Data science involves writing software

The second thread is that data science necessarily involves writing software. This argument starts with Hadley Wickham's talk, "You can't do data science in a GUI." The crux of the argument is that GUIs are too restrictive for the complexity of problems that data scientists need to solve. As such, programming skills are necessary to wrangle that level of complexity. The corollary is that if we coded in a programming language without getting organized like a software developer, our codebase would rapidly become chaotic. As such, software development skills are necessary and can be developed. (This skill is trainable, motivating why I created the Data Science Bootstrap Notes.)

Recap

So, to recap, there are two threads:

  1. LLMs are incredibly empowering as a tool, and
  2. Data science necessarily involves writing software

What does this mean for data scientists using LLMs?

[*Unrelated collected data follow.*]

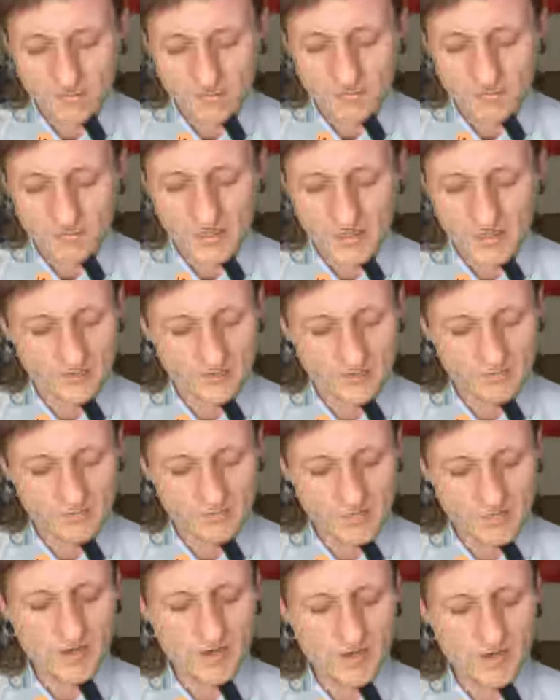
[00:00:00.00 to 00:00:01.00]
but
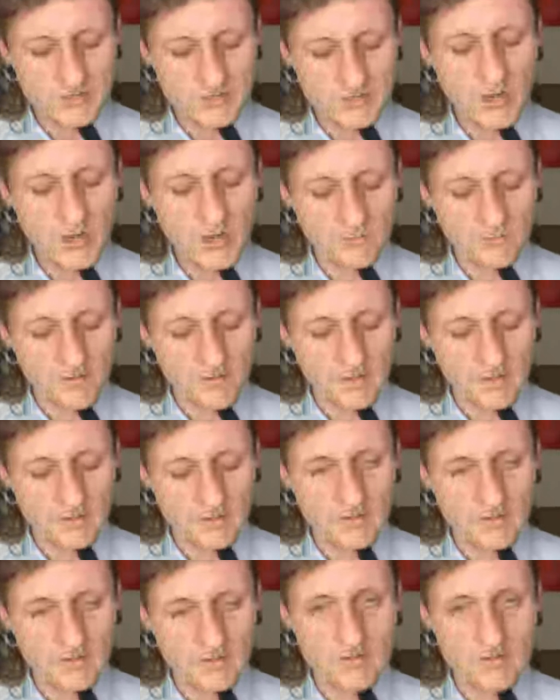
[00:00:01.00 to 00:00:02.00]
Derek
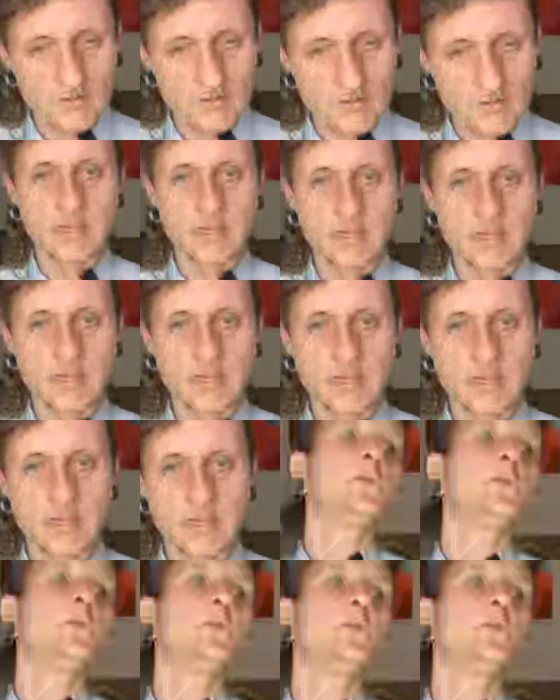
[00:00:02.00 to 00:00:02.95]
Chauvin sent in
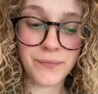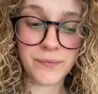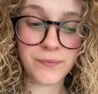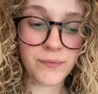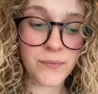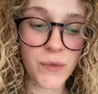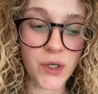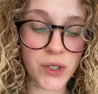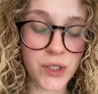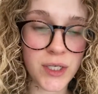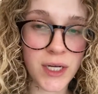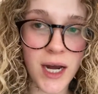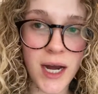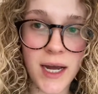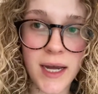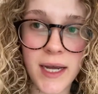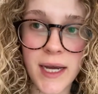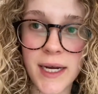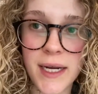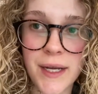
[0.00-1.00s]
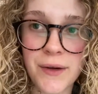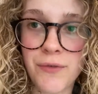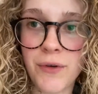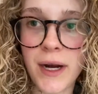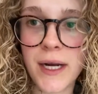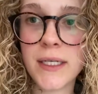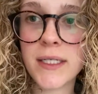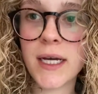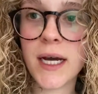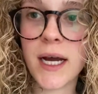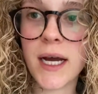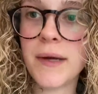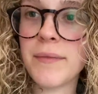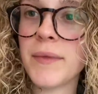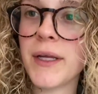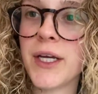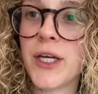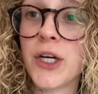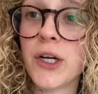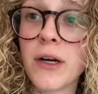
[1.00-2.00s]
there's not any right time.
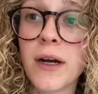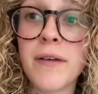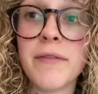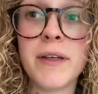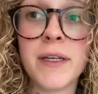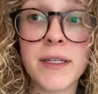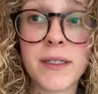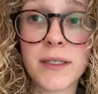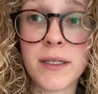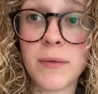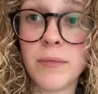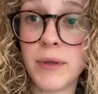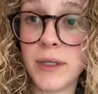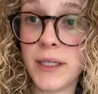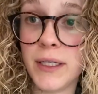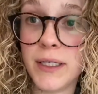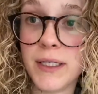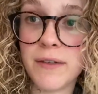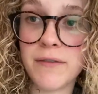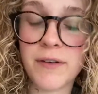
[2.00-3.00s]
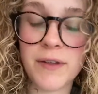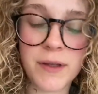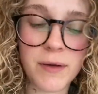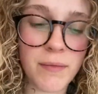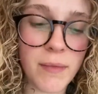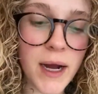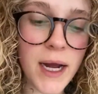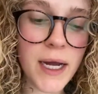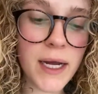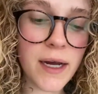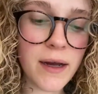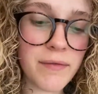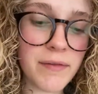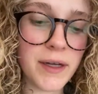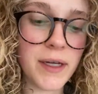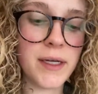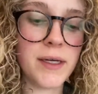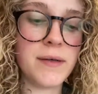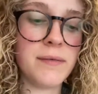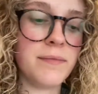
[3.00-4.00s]
Like, your oven is completely different than my
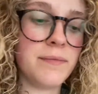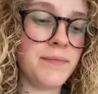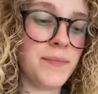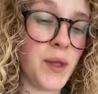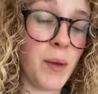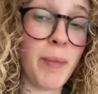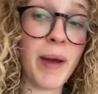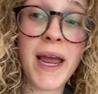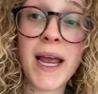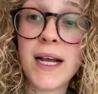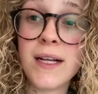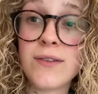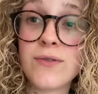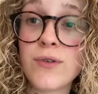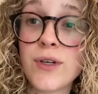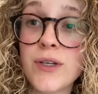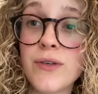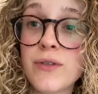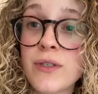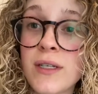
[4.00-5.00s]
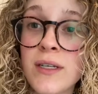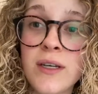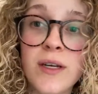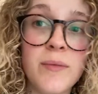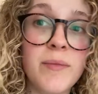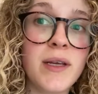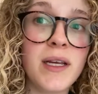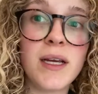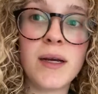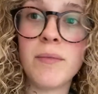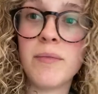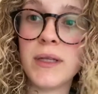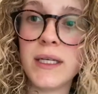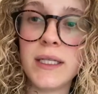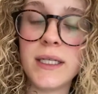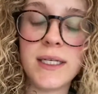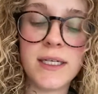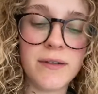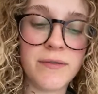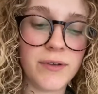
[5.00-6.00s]
oven. The pans we're using could be
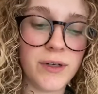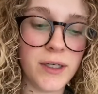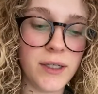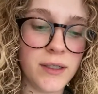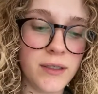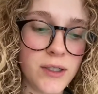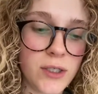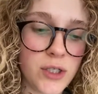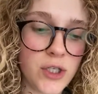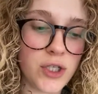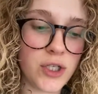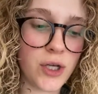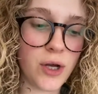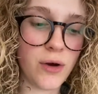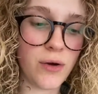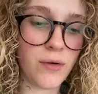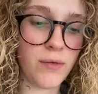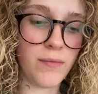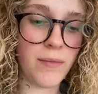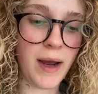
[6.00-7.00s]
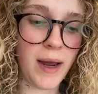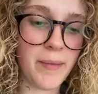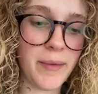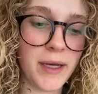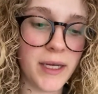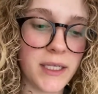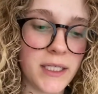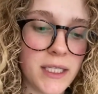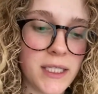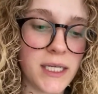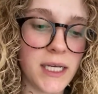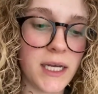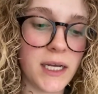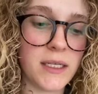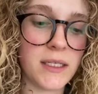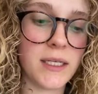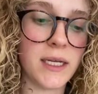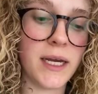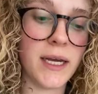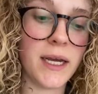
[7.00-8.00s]
completely different. So my biggest thing
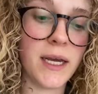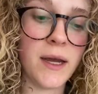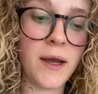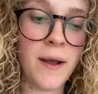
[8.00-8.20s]
is like,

LLMs enable data science teams to build great software

At a basic level, LLMs can enable a data science team to build software at a higher skill level than they might otherwise by drafting boilerplate code and lowering the energy barrier to adopting good practices.

Code completion

Code completion using LLMs is probably the most well-known. We know that if you start typing something along the lines of:

from sklearn.ensemble import RandomForestRegressor
import pandas as pd

# Read the file `data.csv` and create a Random Forest
# regressor model to predict `output` from the rest
# of the columns.

Then, code copilot tools such as GitHub Copilot can use the comment as a prompt to complete the code necessary to accomplish what you're trying to do. Being as specific as possible helps you get closer to completing the code one-shot.

In-line documentation

For code blocks that become functions, with the function body filled out, what's left is writing the docstrings. 98-99% of the time, GitHub Copilot (as an example code completer) can accurately deliver what I need in the docstring, enabling me to use it as a fancy tab completer. As an example, documenting the arguments to a function is usually pretty annoying, but I can usually start with :pa and, Copilot will fill out the rest of the line for me.

Test writing

Once you have a function body, the following prompt can help you with test writing:

@prompt
def draft_tests(function_body):
    """I have the following function

    {{ function_body }}

    Draft me three unit tests.
    """

As with the first case, the more specific the instructions, the easier it will be for LLMs to help draft test cases.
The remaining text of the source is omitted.